Leaving the images out, output each entry below exactly.

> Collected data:
◇ ◇ ◇ ◇ ◇ ◇ ◇

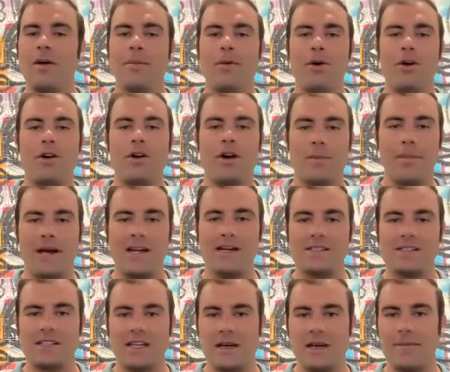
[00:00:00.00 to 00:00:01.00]
put it on
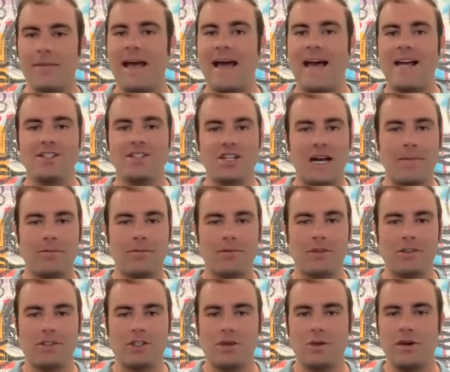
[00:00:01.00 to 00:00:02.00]
Mindstamp, add
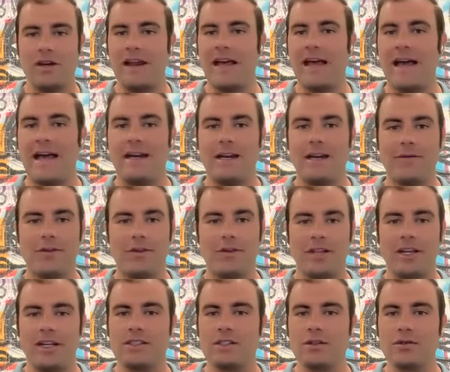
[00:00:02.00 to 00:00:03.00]
chapters to it, add different
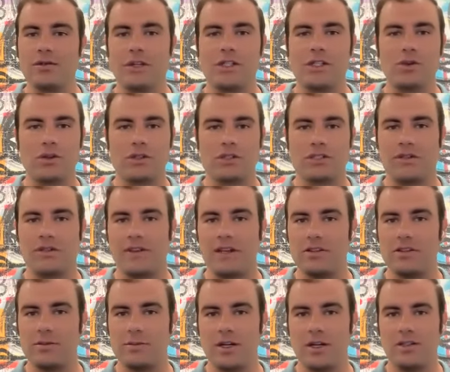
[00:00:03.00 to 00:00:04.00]
links to resources and
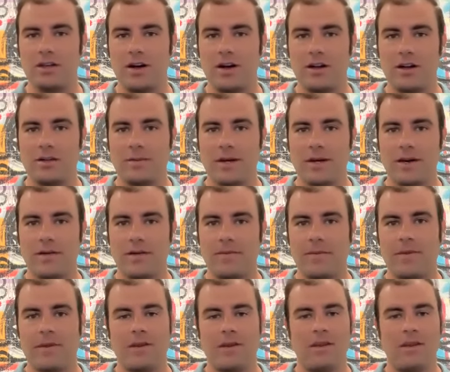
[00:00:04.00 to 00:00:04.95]
things are being talked about.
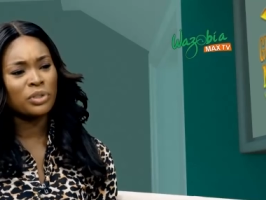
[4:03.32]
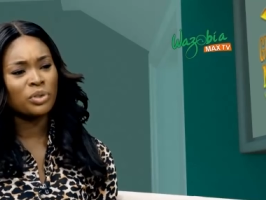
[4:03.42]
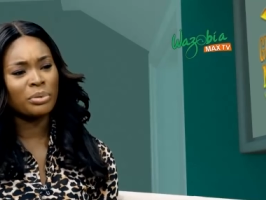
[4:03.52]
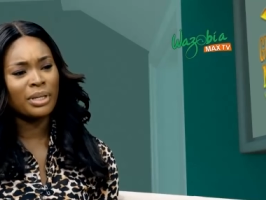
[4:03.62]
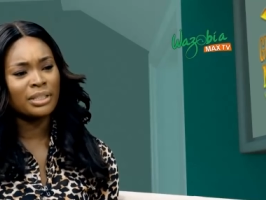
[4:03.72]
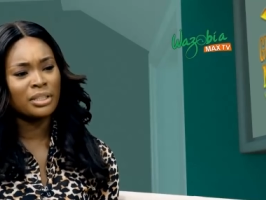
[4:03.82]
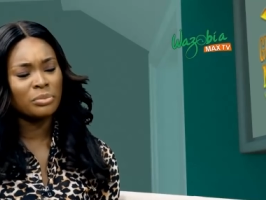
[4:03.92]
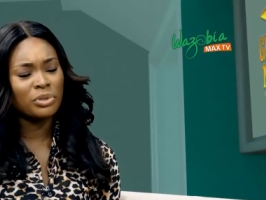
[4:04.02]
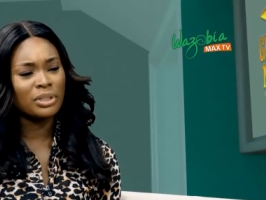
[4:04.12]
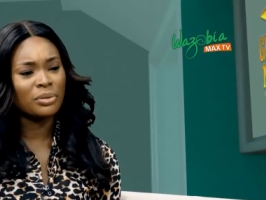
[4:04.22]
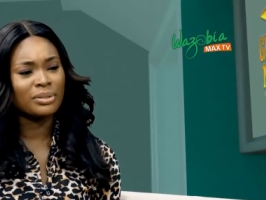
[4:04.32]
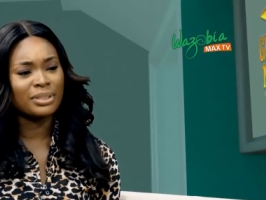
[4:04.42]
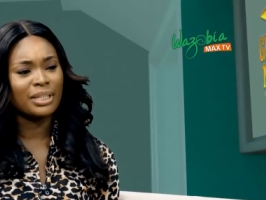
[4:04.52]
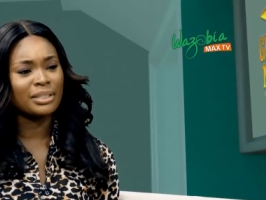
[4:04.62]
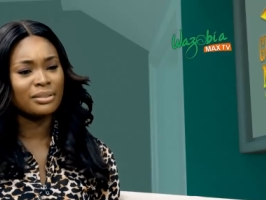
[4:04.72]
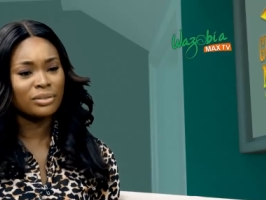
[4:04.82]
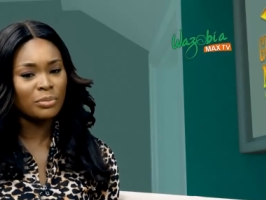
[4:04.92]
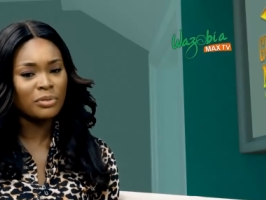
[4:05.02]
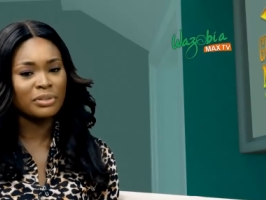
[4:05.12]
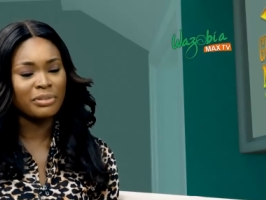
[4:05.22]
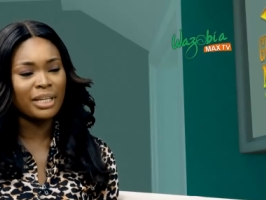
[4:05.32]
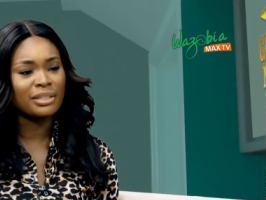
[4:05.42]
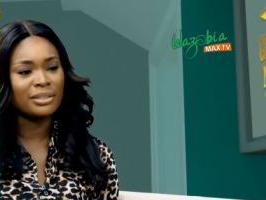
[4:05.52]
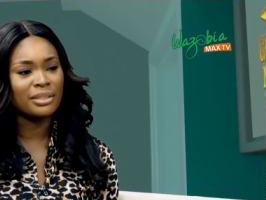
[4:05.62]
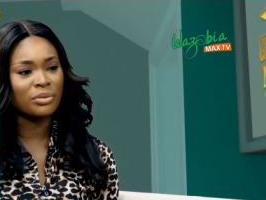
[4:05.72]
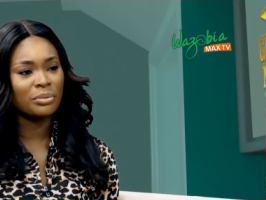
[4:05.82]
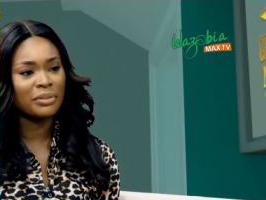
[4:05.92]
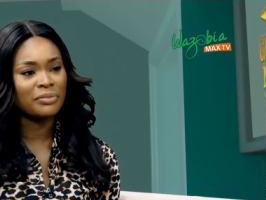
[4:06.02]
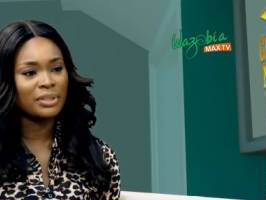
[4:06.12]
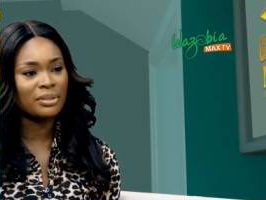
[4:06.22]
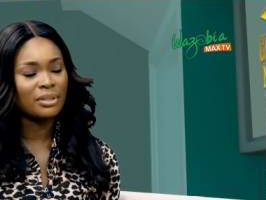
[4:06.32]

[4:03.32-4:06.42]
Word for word: you to bring out any music concerning some of the realities we would face?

◇ ◇ ◇ ◇ ◇ ◇ ◇

> Solution below:
[00:00:00.00 to 00:00:01.00]
put it on
[00:00:01.00 to 00:00:02.00]
Mindstamp, add
[00:00:02.00 to 00:00:03.00]
chapters to it, add different
[00:00:03.00 to 00:00:04.00]
links to resources and
[00:00:04.00 to 00:00:04.95]
things are being talked about.
[4:03.32]
[4:03.42]
[4:03.52]
[4:03.62]
[4:03.72]
[4:03.82]
[4:03.92]
[4:04.02]
[4:04.12]
[4:04.22]
[4:04.32]
[4:04.42]
[4:04.52]
[4:04.62]
[4:04.72]
[4:04.82]
[4:04.92]
[4:05.02]
[4:05.12]
[4:05.22]
[4:05.32]
[4:05.42]
[4:05.52]
[4:05.62]
[4:05.72]
[4:05.82]
[4:05.92]
[4:06.02]
[4:06.12]
[4:06.22]
[4:06.32]

[4:03.32-4:06.42]
Word for word: you to bring out any music concerning some of the realities we would face?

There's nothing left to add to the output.